Immunohistochemical expression of TGF-β1 in keloids and hypertrophic scars.

BACKGROUND

Aberrant wound healing of skin injury may lead to 2 pathologic entities, termed keloids and hypertrophic scars (HS). There has been growing evidence suggesting a role for transforming growth factor beta (TGF-β) family members in the pathogenesis of fibrosis.

OBJECTIVE

The aim of the present work was to investigate the role of TGF-β1 in the pathogenesis of keloids and HS.

MATERIAL AND METHODS

TGF-β1 was analyzed on skin biopsies of 30 patients presenting with keloids (16) or HS (14) and 10 normal surgical scar and 10 age- and sex-matched normal subjects (controls).

RESULTS

TGF-β1 was expressed in dermal fibroblasts, inflammatory cells, and endothelial cells of normal surgical scar (60%) and aberrant scar (86.7%) with an absence of statistical difference.

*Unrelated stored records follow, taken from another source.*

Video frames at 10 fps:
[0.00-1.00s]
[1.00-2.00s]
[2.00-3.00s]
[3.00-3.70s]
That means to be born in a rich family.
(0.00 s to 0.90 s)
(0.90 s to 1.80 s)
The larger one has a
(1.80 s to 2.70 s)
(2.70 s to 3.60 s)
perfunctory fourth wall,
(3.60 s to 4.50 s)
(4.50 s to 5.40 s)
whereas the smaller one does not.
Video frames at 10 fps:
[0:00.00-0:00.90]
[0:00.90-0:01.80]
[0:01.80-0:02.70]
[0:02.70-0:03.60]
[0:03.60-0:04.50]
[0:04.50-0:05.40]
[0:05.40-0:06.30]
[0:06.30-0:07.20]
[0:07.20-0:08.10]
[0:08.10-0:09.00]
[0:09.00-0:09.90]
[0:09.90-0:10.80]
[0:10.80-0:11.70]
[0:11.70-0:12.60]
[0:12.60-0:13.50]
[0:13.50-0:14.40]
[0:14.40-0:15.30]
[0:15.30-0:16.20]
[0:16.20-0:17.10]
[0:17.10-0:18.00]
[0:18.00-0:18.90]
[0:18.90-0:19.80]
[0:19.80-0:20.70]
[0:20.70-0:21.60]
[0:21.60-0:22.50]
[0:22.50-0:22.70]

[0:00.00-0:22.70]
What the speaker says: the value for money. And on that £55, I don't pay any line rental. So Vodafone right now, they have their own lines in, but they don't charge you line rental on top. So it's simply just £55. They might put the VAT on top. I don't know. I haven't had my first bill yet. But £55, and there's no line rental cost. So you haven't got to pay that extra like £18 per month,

Although it is expressed in 90% of epidermis of aberrant scar (diffuse expression) compared with 60% of normal surgical scar (basal layer expression) and 20% of normal skin biopsies (basal layer expression) with highly significant differences. Dermal TGF-β1 expression in aberrant scar lesions was significantly associated with lesions of shorter duration (P = 0.01) and older age group (P = 0.02). The intense dermal expression was also associated with lesions of shorter duration (P = 0.0001) and immature scars (P = 0.002).

CONCLUSIONS

TGF-β1 is involved in the pathogenesis of both keloids and HS with maximum effect at early stages. Keratinocytes are not passive partners but rather may have an active role in the induction of fibrosis. Targeting of TGF-β1 may be of benefit if applied early and if directed against keratinocytes as an unusual target of therapy.